** Opening THE DATA block **

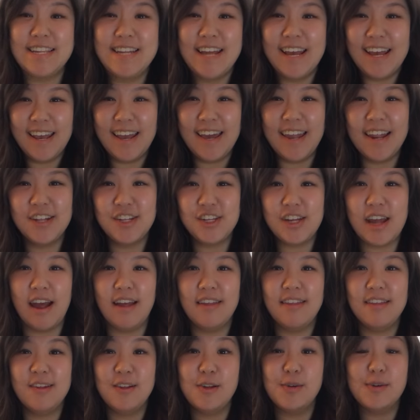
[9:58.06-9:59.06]
didn't get a
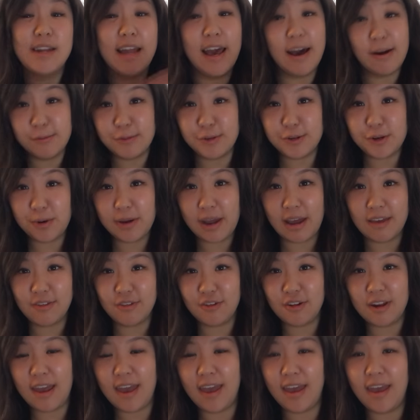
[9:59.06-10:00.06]
chance to do an outro
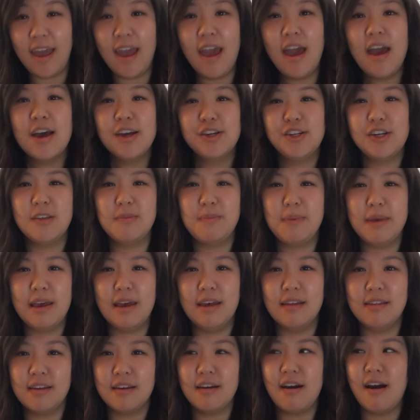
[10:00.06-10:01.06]
yesterday just
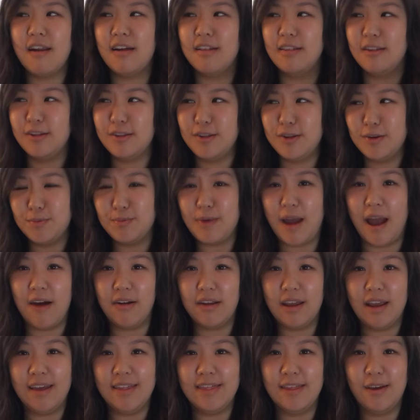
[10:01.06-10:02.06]
because I got a little too
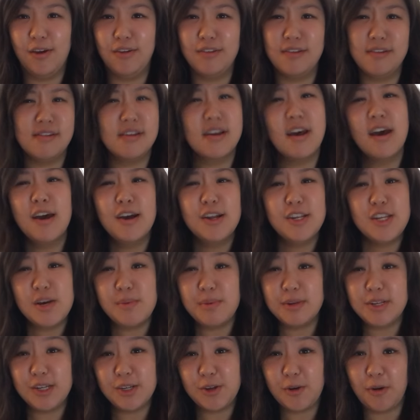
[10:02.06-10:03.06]
rowdy and there's just too much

** Closing THE DATA block **

**ACTION ITEM:** The records are to be returned verbatim. Skip any picture they contain.

**RESPONSE:**
[9:58.06-9:59.06]
didn't get a
[9:59.06-10:00.06]
chance to do an outro
[10:00.06-10:01.06]
yesterday just
[10:01.06-10:02.06]
because I got a little too
[10:02.06-10:03.06]
rowdy and there's just too much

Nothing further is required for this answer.